**Your assignment:** Give back every line of the material below exactly, but no images.

**Records shown:**
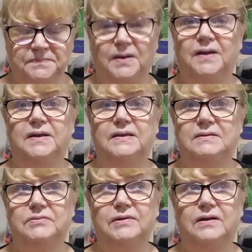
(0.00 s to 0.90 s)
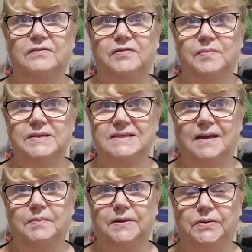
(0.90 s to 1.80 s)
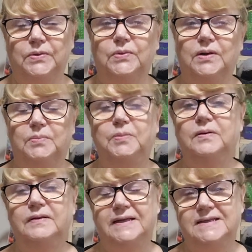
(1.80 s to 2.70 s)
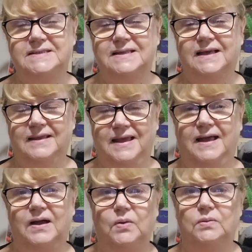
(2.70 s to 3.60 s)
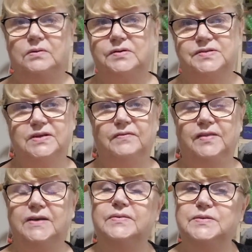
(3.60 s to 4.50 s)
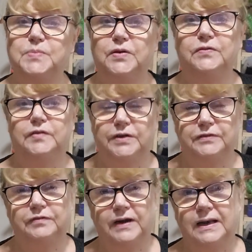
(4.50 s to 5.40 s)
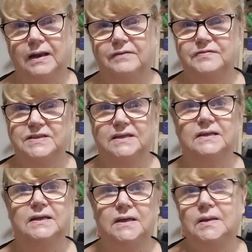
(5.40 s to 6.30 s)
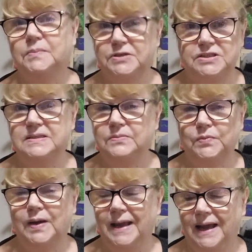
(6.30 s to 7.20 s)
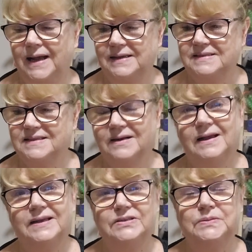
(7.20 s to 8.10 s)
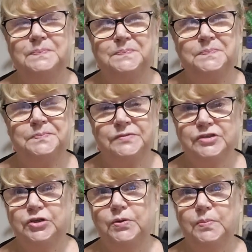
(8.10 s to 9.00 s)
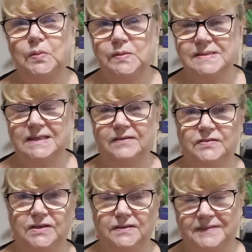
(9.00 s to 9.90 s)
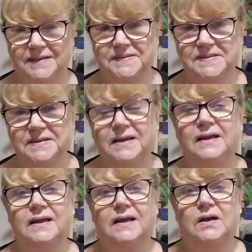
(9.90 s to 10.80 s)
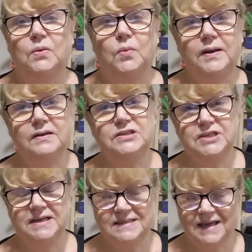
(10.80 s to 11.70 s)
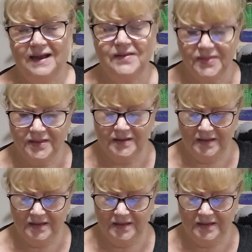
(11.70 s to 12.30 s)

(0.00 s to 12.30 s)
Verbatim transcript: by Rel from the Dabbling Hook. I'll put a link to that cowl crossover thing. It was beautiful and a friend loved it, but she didn't wear hats. And I had two balls left over when I checked out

**Solution to this task:**
(0.00 s to 0.90 s)
(0.90 s to 1.80 s)
(1.80 s to 2.70 s)
(2.70 s to 3.60 s)
(3.60 s to 4.50 s)
(4.50 s to 5.40 s)
(5.40 s to 6.30 s)
(6.30 s to 7.20 s)
(7.20 s to 8.10 s)
(8.10 s to 9.00 s)
(9.00 s to 9.90 s)
(9.90 s to 10.80 s)
(10.80 s to 11.70 s)
(11.70 s to 12.30 s)

(0.00 s to 12.30 s)
Verbatim transcript: by Rel from the Dabbling Hook. I'll put a link to that cowl crossover thing. It was beautiful and a friend loved it, but she didn't wear hats. And I had two balls left over when I checked out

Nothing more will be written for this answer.